Os ministros Alexandre de Moraes e Dias Toffoli precisam tirar licença do Supremo Tribunal Federal até que tudo seja esclarecido. As suspeitas sobre ambos são graves, capazes de colocar dúvidas até sobre suas decisões que nada têm a ver com o Master.
Como atuarão em casos que envolvam políticos se o futuro de ambos poderá estar na mão de senadores em caso de abertura de processos de impeachment? Como preservar a imagem de imparcialidade do STF quando pesa sobre dois de seus integrantes desconfiança de ligações indevidas com responsáveis por um dos maiores escândalos do país?
Até pelo papel exercido pelo Poder Executivo na escolha de integrantes de magistrados a partir da segunda instância, é inegável a presença de componentes políticos nessas cortes. No caso dos tribunais superiores, a indicação do presidente da República precisa ser aprovada pelo Senado, o que demanda negociação do indicado também com o Legislativo.
Mas essas conversas não representam necessariamente um compromisso, muitas vezes ministros do STF contrariam presidentes que os indicaram. Ao vestirem a toga, esses magistrados assumem um compromisso maior, têm a garantia de que não serão demitidos.
O problema é que, agora, a situação é diferente. Não se trata da entrada de alguém no STF, mas da possibilidade de expulsão de dois de seus integrantes, que podem passar a depender de políticos para continuarem em seus cargos.
Pior é que a polarização política praticamente impede que um impeachment de ministro da suprema corte seja definido com graus mínimos de seriedade e de responsabilidade. Não é absurdo pensar que, para muitos bolsonaristas, derrubar Moraes seja até mais relevante do que impedir a reeleição do presidente Lula.
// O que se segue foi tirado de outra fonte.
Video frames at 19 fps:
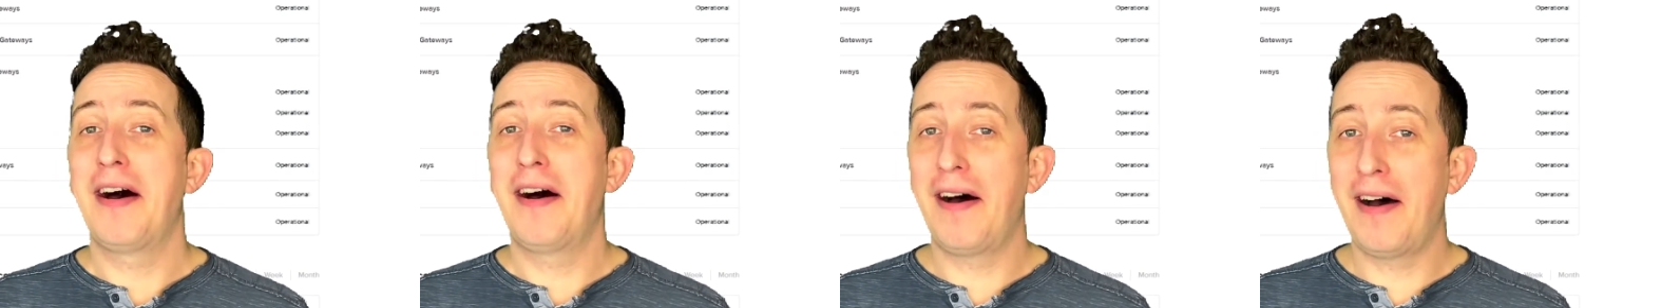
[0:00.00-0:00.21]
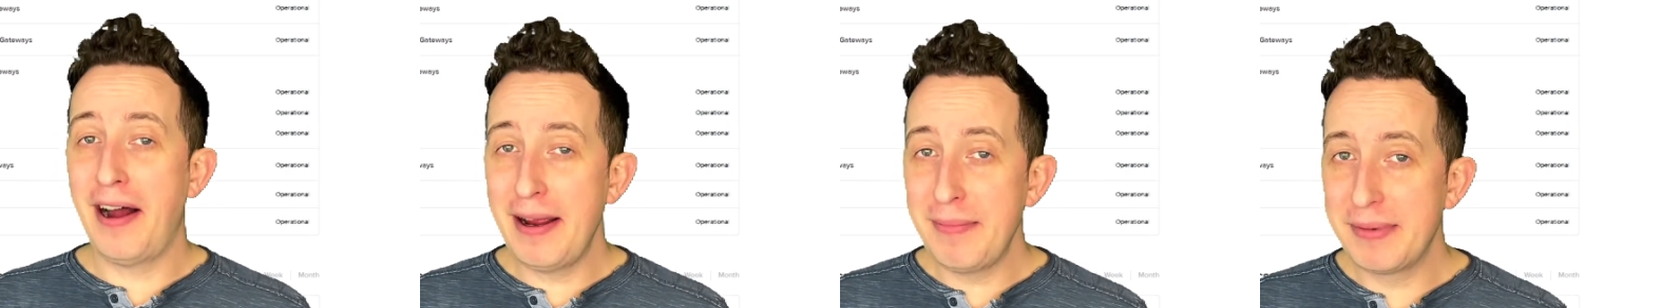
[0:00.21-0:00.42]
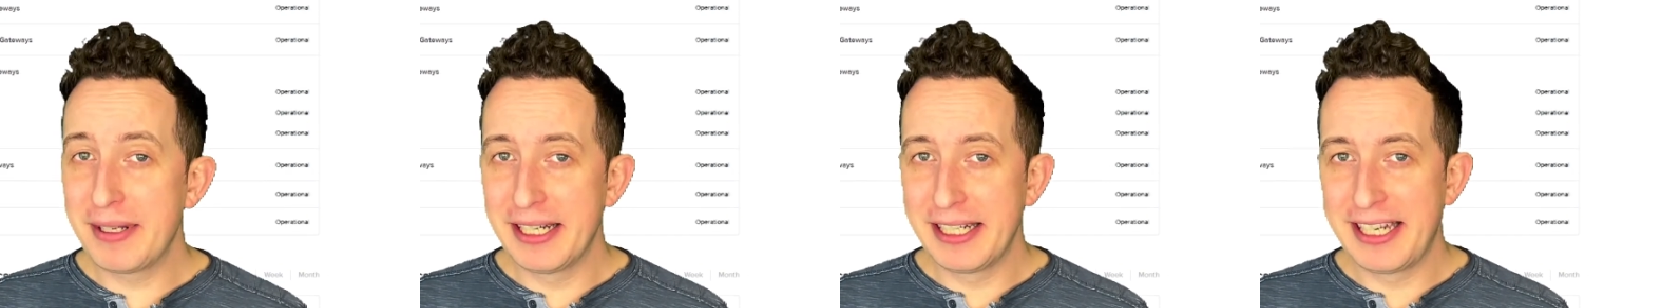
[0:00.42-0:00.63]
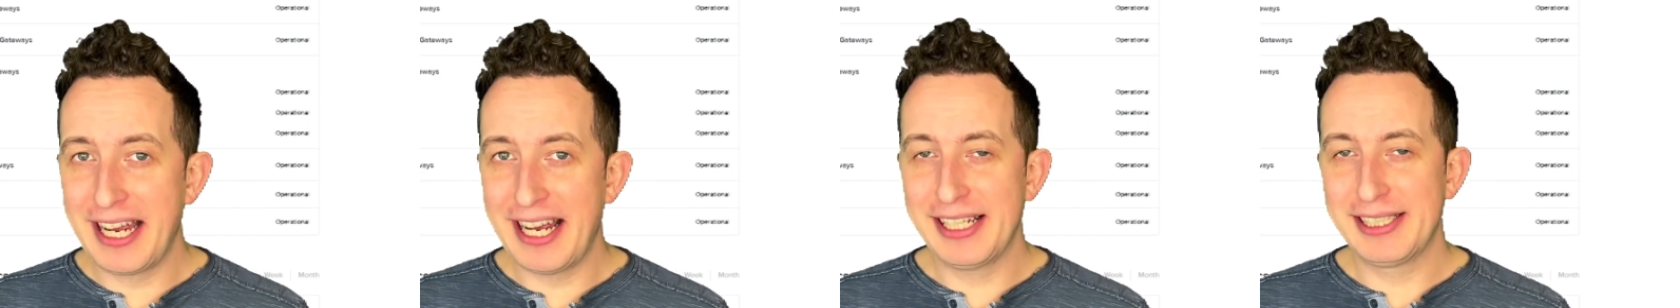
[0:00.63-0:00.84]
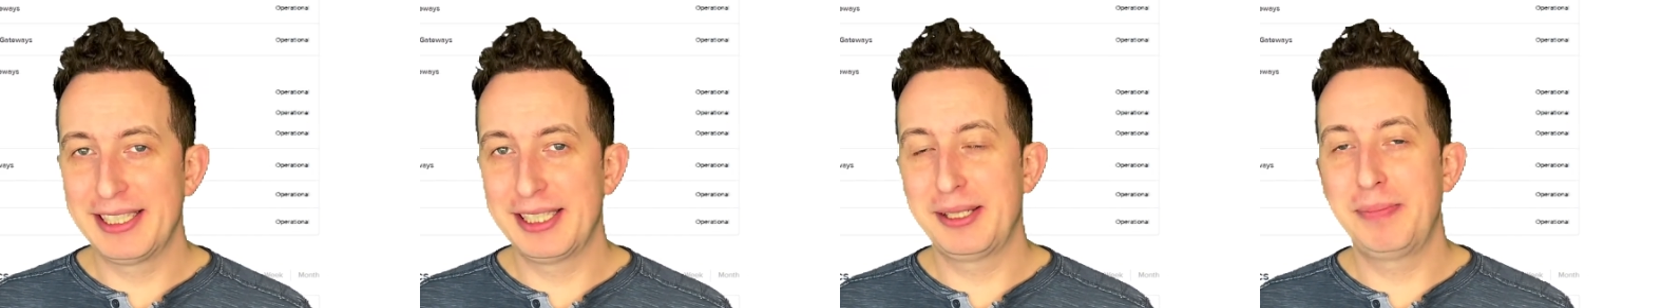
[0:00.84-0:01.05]
I'm going to
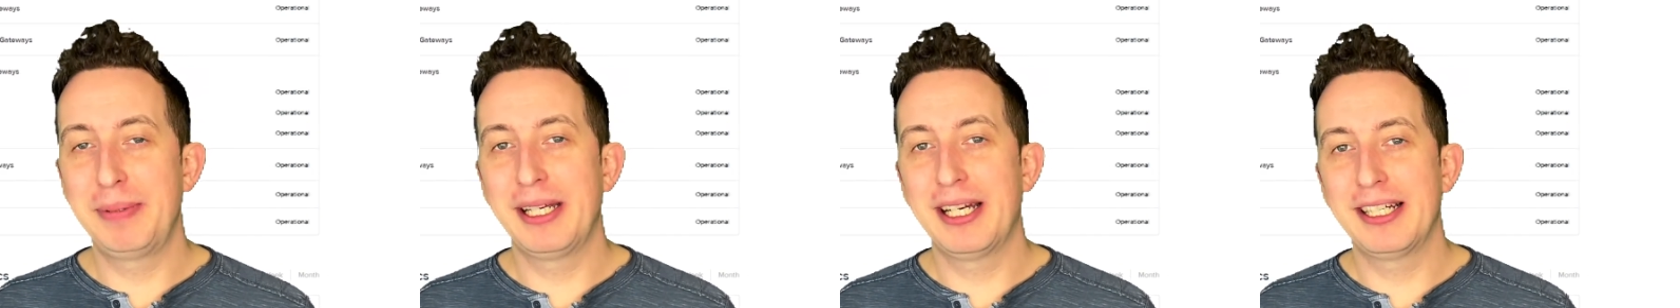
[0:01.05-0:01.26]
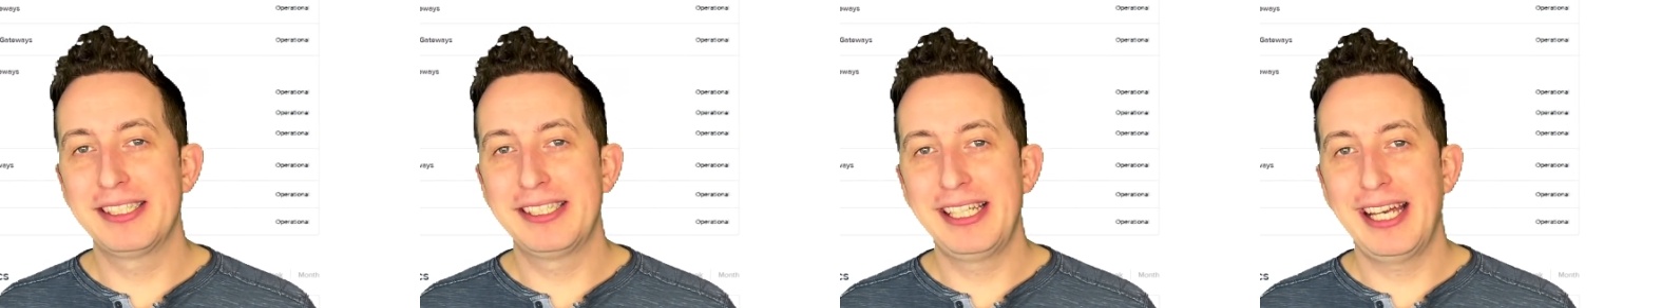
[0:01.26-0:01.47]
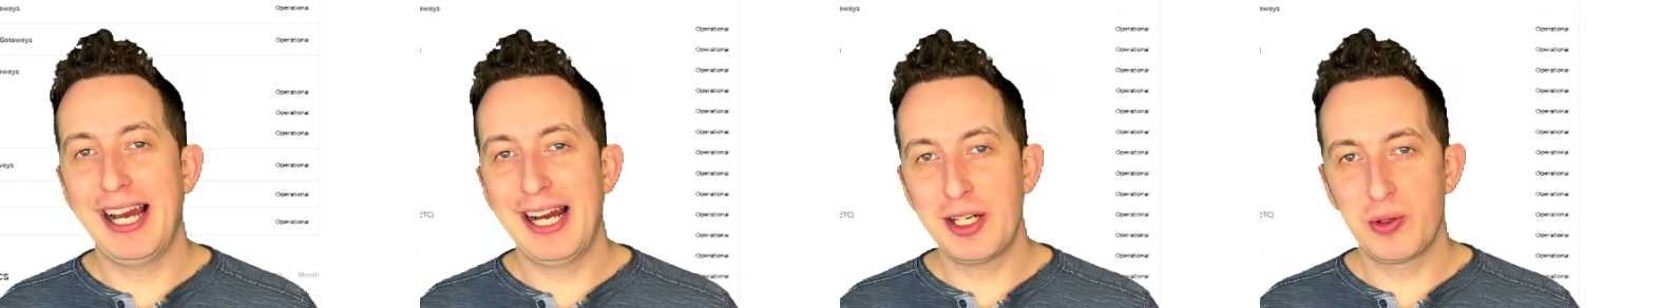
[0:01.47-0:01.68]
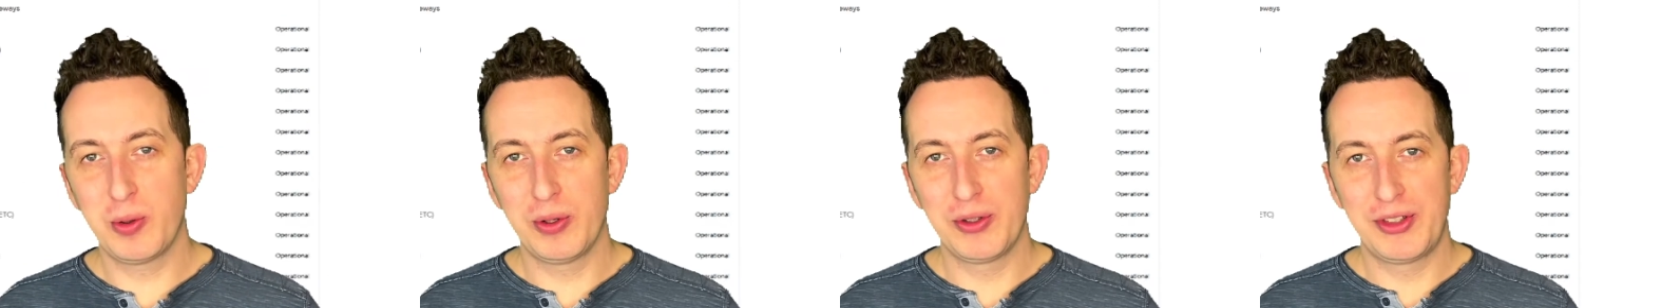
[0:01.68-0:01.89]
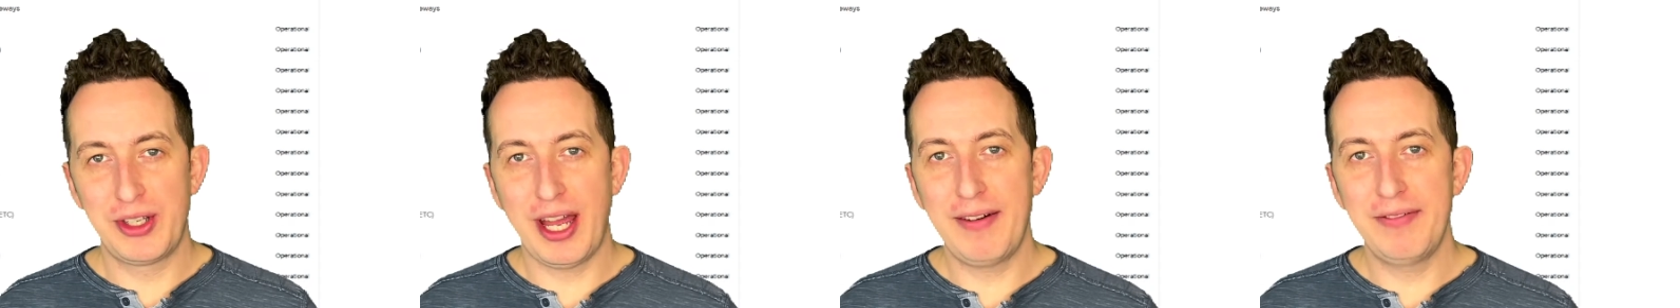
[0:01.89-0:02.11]
guess it's because the
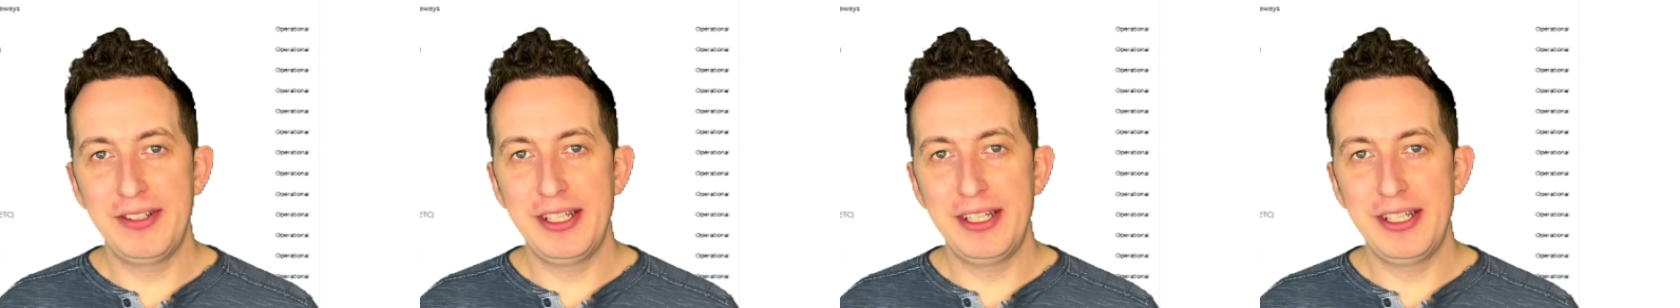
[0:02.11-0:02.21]
actual dev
As suspeitas sobre os dois ministros abrem margem para questionamentos oportunistas, relacionados a decisões anteriores, como a condenação das lideranças golpistas. Fala-se até que comandantes militares estariam pressionando o Judiciário para impedir que sejam declarados indignos de pertencerem às Forças Armadas oficiais que, por opção própria, optaram pela indignidade.
O STF não pode abrir esse tipo de brecha. Nos últimos meses, o país foi supreendido pela confissão de Toffoli de que era sócio oculto de um empreendimento milionário que, em tese, pertenceria a dois de seus irmãos — um deles, padre. Os valores do contrato de Viviane Barci de Moraes com o Master não são razoáveis nem mesmo se levarmos em conta a remuneração dos mais importantes escritórios de advocacia do país.
A versão, divulgada pela mulher de Moraes, de que cuidava de aspectos éticos e de compliance do banco é ainda mais complicada diante das comprovadas falcatruas cometidas por Daniel Vorcaro e seus cúmplices. Não é crível que ele fosse pagar tanto dinheiro para receber instruções sobre como fazer o que sempre desprezou fazer.
O regimento do STF prevê a possibilidade de ministros pedirem licença. É o que Moraes e Toffoli precisam fazer, o que está em jogo é muito maior do que eles. Caso não tomem esssa iniciativa, medidas mais drásticas terão que ser tomadas por seus colegas, com base no artigo da Constituição que prevê remoção ou de disponibilidade de magistrado por interesse público.